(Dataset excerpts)
====================

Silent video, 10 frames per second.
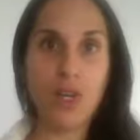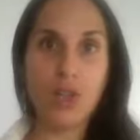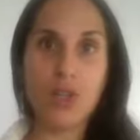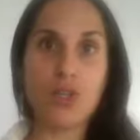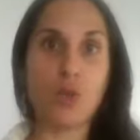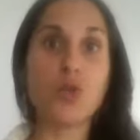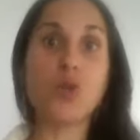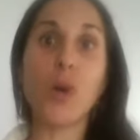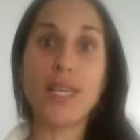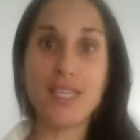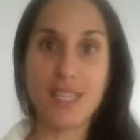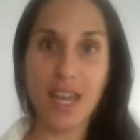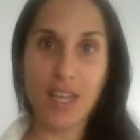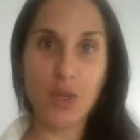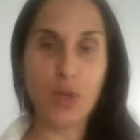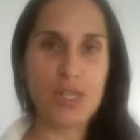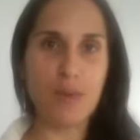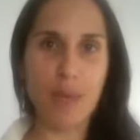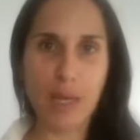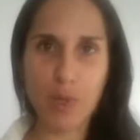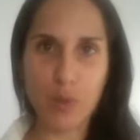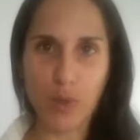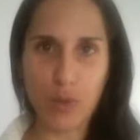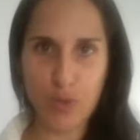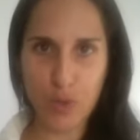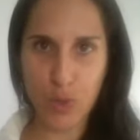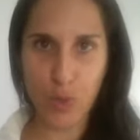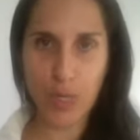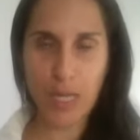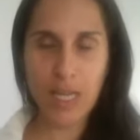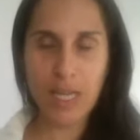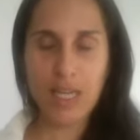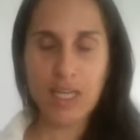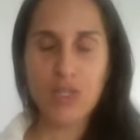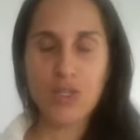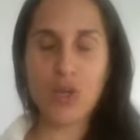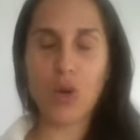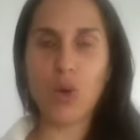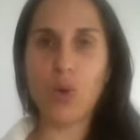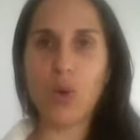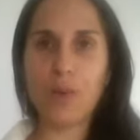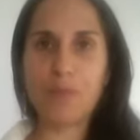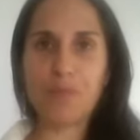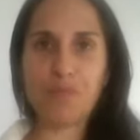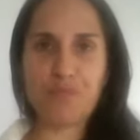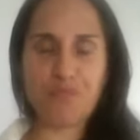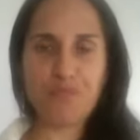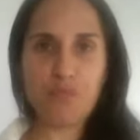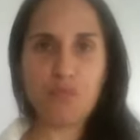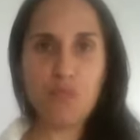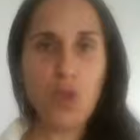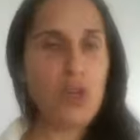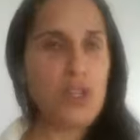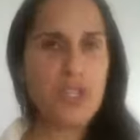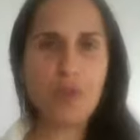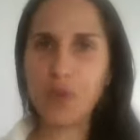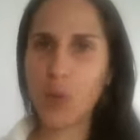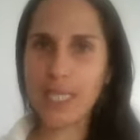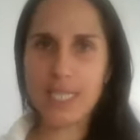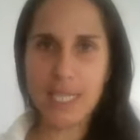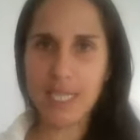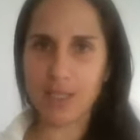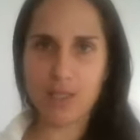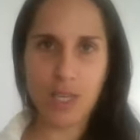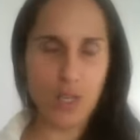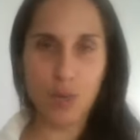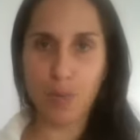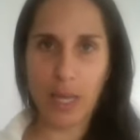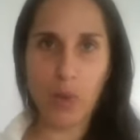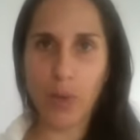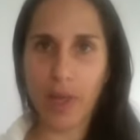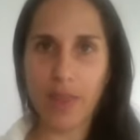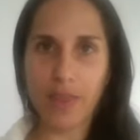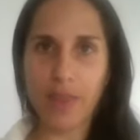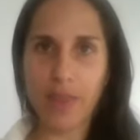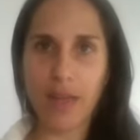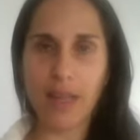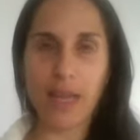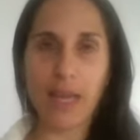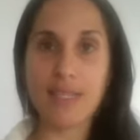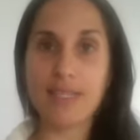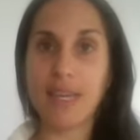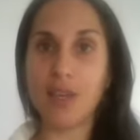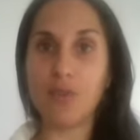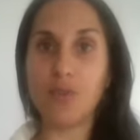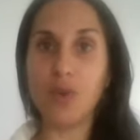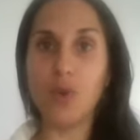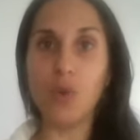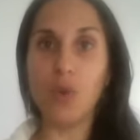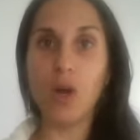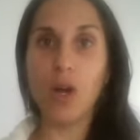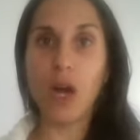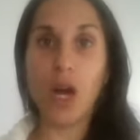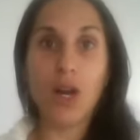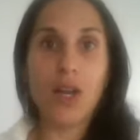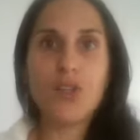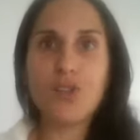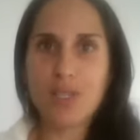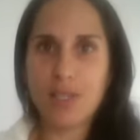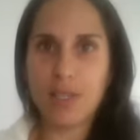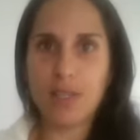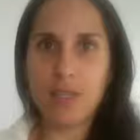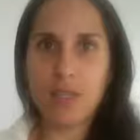there's no choice that you need to make between the two. So, just a few ideas here to play with. And like I said, if you are interested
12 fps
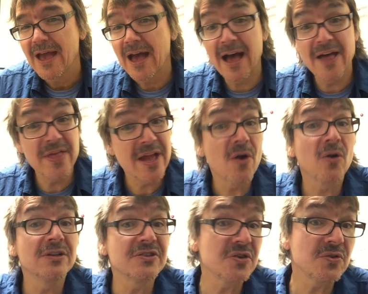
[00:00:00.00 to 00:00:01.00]
They are
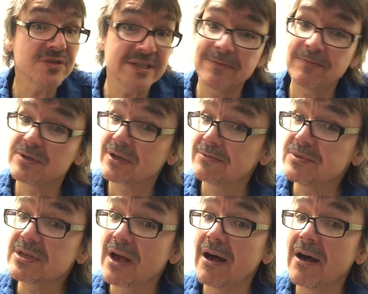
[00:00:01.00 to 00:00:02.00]
also
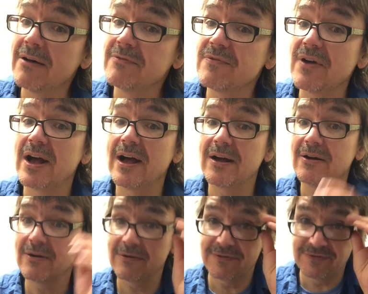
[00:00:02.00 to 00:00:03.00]
symptoms of
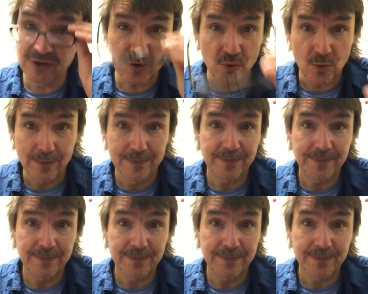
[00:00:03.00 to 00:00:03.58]
flu.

====================

# BRIEF
Pictures are to be left out; the records above must be repeated word for word.

# FINAL ANSWER
Silent video, 10 frames per second.
there's no choice that you need to make between the two. So, just a few ideas here to play with. And like I said, if you are interested
12 fps
[00:00:00.00 to 00:00:01.00]
They are
[00:00:01.00 to 00:00:02.00]
also
[00:00:02.00 to 00:00:03.00]
symptoms of
[00:00:03.00 to 00:00:03.58]
flu.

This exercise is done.